Task instructions -> Pictures aside, please retype the whole listing word for word.

Material for the task ->
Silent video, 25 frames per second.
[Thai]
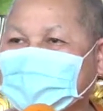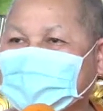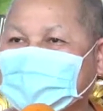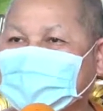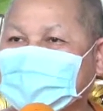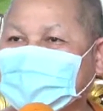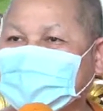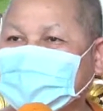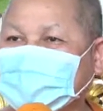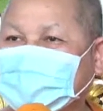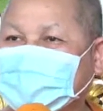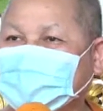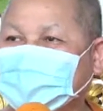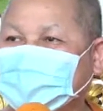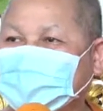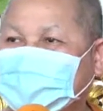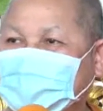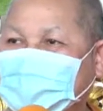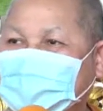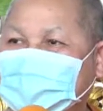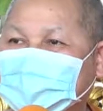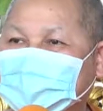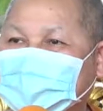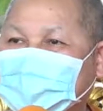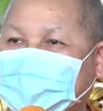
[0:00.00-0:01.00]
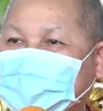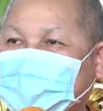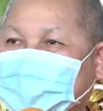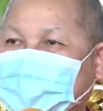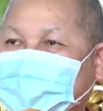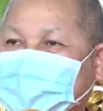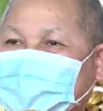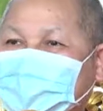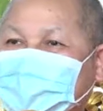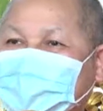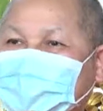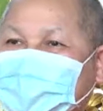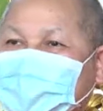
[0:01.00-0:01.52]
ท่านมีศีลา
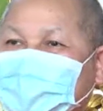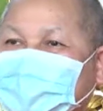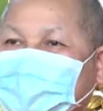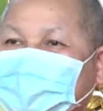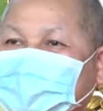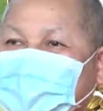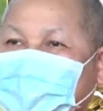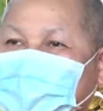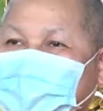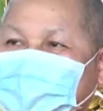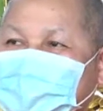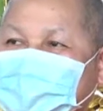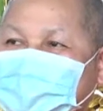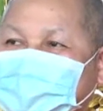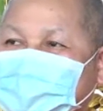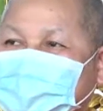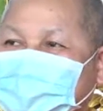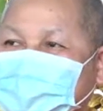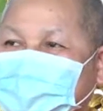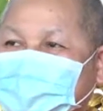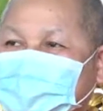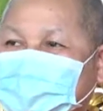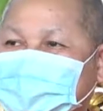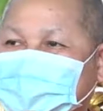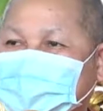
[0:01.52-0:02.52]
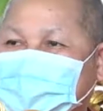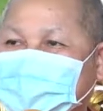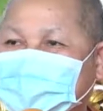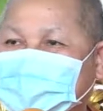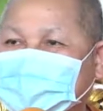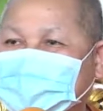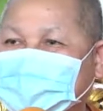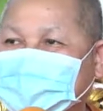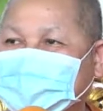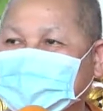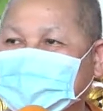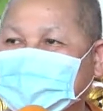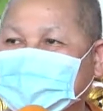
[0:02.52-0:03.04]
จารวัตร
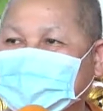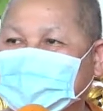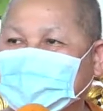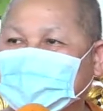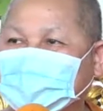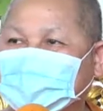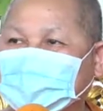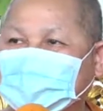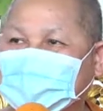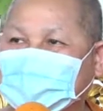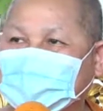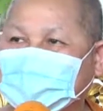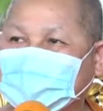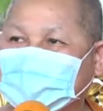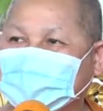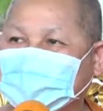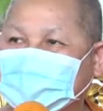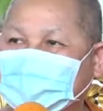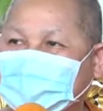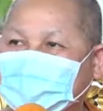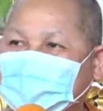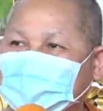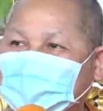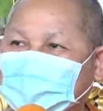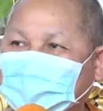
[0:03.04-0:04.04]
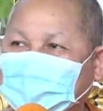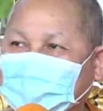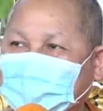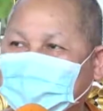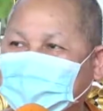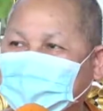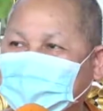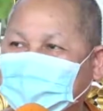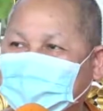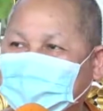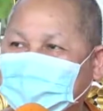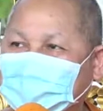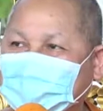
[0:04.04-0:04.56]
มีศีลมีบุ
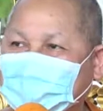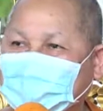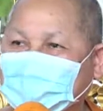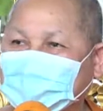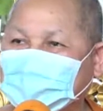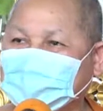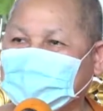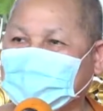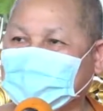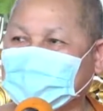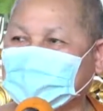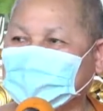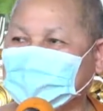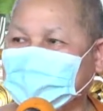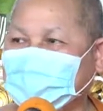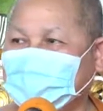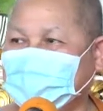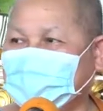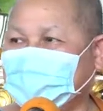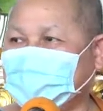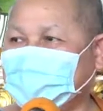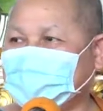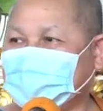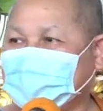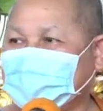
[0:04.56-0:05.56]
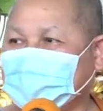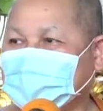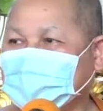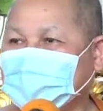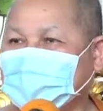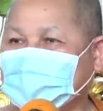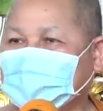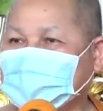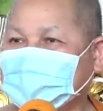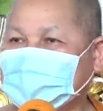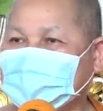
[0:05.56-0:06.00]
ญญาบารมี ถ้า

Solution to the problem ->
Silent video, 25 frames per second.
[Thai]
[0:00.00-0:01.00]
[0:01.00-0:01.52]
ท่านมีศีลา
[0:01.52-0:02.52]
[0:02.52-0:03.04]
จารวัตร
[0:03.04-0:04.04]
[0:04.04-0:04.56]
มีศีลมีบุ
[0:04.56-0:05.56]
[0:05.56-0:06.00]
ญญาบารมี ถ้า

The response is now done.